Collected data
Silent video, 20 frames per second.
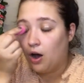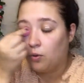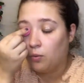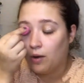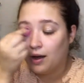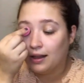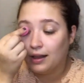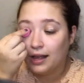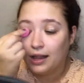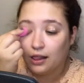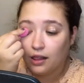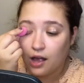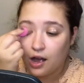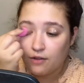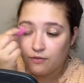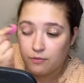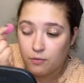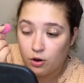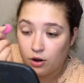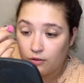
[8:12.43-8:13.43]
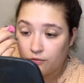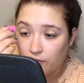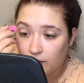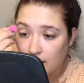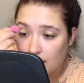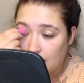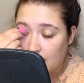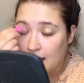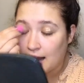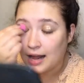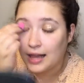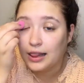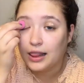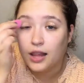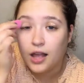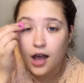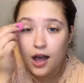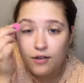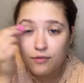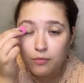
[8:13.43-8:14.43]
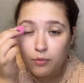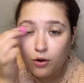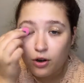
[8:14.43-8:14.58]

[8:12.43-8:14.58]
while I love Morphe and I love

--- Brief ---
Take the lines from the one holding "[8:12.43-8:13.43]" through the final line of the records above and output them exactly, both ends included, excluding pictures.

--- Response to this exercise ---
[8:12.43-8:13.43]
[8:13.43-8:14.43]
[8:14.43-8:14.58]

[8:12.43-8:14.58]
while I love Morphe and I love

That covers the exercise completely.